Es sind unter anderem diese kleinen Zeichen, die Shakespeares Buch spannend und wertvoll machen. Shakespeare erzählt bildhaft, und viele Mikrogeschichten aus Agustíns Polizeierfahrung, bereiten den Leser schon frühzeitig auf den zentralen Konflikt des Romans vor. Eine Schlüsselszene erzählt von einem reichen Amerikaner und seiner Frau Polita, einem Fotomodell. Polita gerät eines Tages in Agustíns Fänge: Er hat sie beschatten lassen, ist ihren Spuren gefolgt und kann bald die erfolgreiche Festnahme einer Terroristin verbuchen. Ihr Mann fällt aus allen Wolken, hat vom Doppelleben seiner Frau nichts geahnt. Ganz ähnlich wird es Oberst Agustín selbst ergehen: Er wird sich in eine Tänzerin verlieben und nicht glauben können, daß sie zum innersten Zirkel um Ezequiel gehört. Ihretwegen wird er dem Journalisten Dyer seine Lebensgeschichte erzählen.

Der Engländer Nicholas Shakespeare (geboren 1957) hat ein beachtliches, handwerklich solide gearbeitetes Buch geschrieben. Er hat viele Jahre in Lateinamerika verbracht und sich den Respekt Mario Vargas Llosas erschrieben. Gleichwohl ist dieser der genialere Erzähler: Etwa zeitgleich mit Shakespeares Buch ist Vargas Llosas Roman "Tod in den Anden" entstanden, der sich aus demselben Stoff und aus derselben Erzähltradition speist.
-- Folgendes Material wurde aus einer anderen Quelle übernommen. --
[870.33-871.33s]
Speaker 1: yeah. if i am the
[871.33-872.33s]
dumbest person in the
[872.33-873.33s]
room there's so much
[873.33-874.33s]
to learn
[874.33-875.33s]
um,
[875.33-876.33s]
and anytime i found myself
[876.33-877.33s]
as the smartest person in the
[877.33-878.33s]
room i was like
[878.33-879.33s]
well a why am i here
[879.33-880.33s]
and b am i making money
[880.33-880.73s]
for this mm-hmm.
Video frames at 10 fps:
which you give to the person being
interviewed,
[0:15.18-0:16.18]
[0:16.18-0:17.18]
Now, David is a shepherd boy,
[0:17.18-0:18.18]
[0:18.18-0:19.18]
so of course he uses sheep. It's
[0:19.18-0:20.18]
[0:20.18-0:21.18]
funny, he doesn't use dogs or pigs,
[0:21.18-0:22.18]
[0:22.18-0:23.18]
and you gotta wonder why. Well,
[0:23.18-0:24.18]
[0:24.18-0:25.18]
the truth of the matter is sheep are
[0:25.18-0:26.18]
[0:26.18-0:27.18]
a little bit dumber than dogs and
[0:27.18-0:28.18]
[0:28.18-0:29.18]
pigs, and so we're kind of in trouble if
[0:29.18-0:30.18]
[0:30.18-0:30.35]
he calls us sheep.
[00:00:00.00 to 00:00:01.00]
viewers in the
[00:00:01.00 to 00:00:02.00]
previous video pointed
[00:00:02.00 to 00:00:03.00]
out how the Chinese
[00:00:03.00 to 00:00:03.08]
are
Und während Vargas Llosa mit traumwandlerischer Sicherheit vom Grauen und der Liebe kündet, rutscht Shakespeare gelegentlich ab – in den Kitsch des Gesellschaftsromans und der (männlichen) Selbsterfahrungsprosa. Auch bleiben einige seiner Nebenfiguren, der Polizeikadett Sucre etwa, blaß und konturenlos. Mängel, die letztlich nicht ins Gewicht fallen, wenn man sich sehr gut unterhalten hat. Ein Wichtiges ist Shakespeare gelungen, und es ist schön, das beobachten zu dürfen: wie ein kontinentales, historisch eng begrenztes Thema geöffnet wird, wie sich eine Erzähltradition, die vor bald hundert Jahren auf einem winzigen Plateau begründet wurde, Thema der Weltliteratur wird.

LUTZ HAGESTEDT

NICHOLAS SHAKESPEARE: Der Obrist und die Tänzerin. Roman. Rowohlt Verlag, Reinbek 1998. 384 Seiten, 39,80 Mark.